> **WHAT IS REQUIRED**
Return only the lines of the listing below that run from the line with "[0:00.00-0:01.00]" through the line with "[0:06.00-0:07.00]", both ends included, exactly as written.

> **EXTRACTED RECORDS**

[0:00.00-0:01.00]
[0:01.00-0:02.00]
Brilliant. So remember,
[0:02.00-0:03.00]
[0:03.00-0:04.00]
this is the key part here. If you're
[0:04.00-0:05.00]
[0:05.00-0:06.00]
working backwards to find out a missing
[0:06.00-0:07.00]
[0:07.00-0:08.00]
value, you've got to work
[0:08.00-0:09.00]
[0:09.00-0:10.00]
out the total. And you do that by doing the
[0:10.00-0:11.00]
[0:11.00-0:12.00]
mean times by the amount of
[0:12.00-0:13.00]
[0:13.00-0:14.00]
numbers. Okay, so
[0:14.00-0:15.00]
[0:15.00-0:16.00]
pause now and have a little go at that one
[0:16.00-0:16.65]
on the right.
--
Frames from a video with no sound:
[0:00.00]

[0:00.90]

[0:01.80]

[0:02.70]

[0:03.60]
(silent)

> **REPLY TO THE EXERCISE**
[0:00.00-0:01.00]
[0:01.00-0:02.00]
Brilliant. So remember,
[0:02.00-0:03.00]
[0:03.00-0:04.00]
this is the key part here. If you're
[0:04.00-0:05.00]
[0:05.00-0:06.00]
working backwards to find out a missing
[0:06.00-0:07.00]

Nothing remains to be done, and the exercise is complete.